### [Study material]
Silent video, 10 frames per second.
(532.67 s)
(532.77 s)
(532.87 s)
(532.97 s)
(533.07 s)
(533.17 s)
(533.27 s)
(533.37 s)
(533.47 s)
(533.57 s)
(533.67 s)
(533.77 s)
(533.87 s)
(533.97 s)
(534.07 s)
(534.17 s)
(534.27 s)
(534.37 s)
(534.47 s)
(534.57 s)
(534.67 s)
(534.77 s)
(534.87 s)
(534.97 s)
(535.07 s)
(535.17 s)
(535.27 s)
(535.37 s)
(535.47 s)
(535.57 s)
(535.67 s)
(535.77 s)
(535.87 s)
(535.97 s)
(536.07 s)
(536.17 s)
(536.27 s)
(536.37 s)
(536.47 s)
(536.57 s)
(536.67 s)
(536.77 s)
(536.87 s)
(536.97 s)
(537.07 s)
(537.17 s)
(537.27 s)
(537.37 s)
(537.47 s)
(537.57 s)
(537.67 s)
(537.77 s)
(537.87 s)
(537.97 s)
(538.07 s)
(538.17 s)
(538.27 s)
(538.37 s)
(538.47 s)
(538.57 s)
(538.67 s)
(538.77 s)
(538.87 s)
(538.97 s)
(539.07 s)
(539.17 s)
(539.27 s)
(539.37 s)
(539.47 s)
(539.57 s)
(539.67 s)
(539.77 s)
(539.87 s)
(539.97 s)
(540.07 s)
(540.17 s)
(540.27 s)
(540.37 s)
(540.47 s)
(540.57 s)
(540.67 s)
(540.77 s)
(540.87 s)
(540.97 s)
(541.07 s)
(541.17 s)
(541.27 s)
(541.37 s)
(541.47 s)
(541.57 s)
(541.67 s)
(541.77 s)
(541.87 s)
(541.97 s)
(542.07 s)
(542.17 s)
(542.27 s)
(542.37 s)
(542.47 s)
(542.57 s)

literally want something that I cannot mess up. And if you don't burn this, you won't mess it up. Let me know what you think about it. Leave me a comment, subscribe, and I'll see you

### [What is being asked]
This exercise requires the entries above to be restated exactly.

### [Written answer]
Silent video, 10 frames per second.
(532.67 s)
(532.77 s)
(532.87 s)
(532.97 s)
(533.07 s)
(533.17 s)
(533.27 s)
(533.37 s)
(533.47 s)
(533.57 s)
(533.67 s)
(533.77 s)
(533.87 s)
(533.97 s)
(534.07 s)
(534.17 s)
(534.27 s)
(534.37 s)
(534.47 s)
(534.57 s)
(534.67 s)
(534.77 s)
(534.87 s)
(534.97 s)
(535.07 s)
(535.17 s)
(535.27 s)
(535.37 s)
(535.47 s)
(535.57 s)
(535.67 s)
(535.77 s)
(535.87 s)
(535.97 s)
(536.07 s)
(536.17 s)
(536.27 s)
(536.37 s)
(536.47 s)
(536.57 s)
(536.67 s)
(536.77 s)
(536.87 s)
(536.97 s)
(537.07 s)
(537.17 s)
(537.27 s)
(537.37 s)
(537.47 s)
(537.57 s)
(537.67 s)
(537.77 s)
(537.87 s)
(537.97 s)
(538.07 s)
(538.17 s)
(538.27 s)
(538.37 s)
(538.47 s)
(538.57 s)
(538.67 s)
(538.77 s)
(538.87 s)
(538.97 s)
(539.07 s)
(539.17 s)
(539.27 s)
(539.37 s)
(539.47 s)
(539.57 s)
(539.67 s)
(539.77 s)
(539.87 s)
(539.97 s)
(540.07 s)
(540.17 s)
(540.27 s)
(540.37 s)
(540.47 s)
(540.57 s)
(540.67 s)
(540.77 s)
(540.87 s)
(540.97 s)
(541.07 s)
(541.17 s)
(541.27 s)
(541.37 s)
(541.47 s)
(541.57 s)
(541.67 s)
(541.77 s)
(541.87 s)
(541.97 s)
(542.07 s)
(542.17 s)
(542.27 s)
(542.37 s)
(542.47 s)
(542.57 s)

literally want something that I cannot mess up. And if you don't burn this, you won't mess it up. Let me know what you think about it. Leave me a comment, subscribe, and I'll see you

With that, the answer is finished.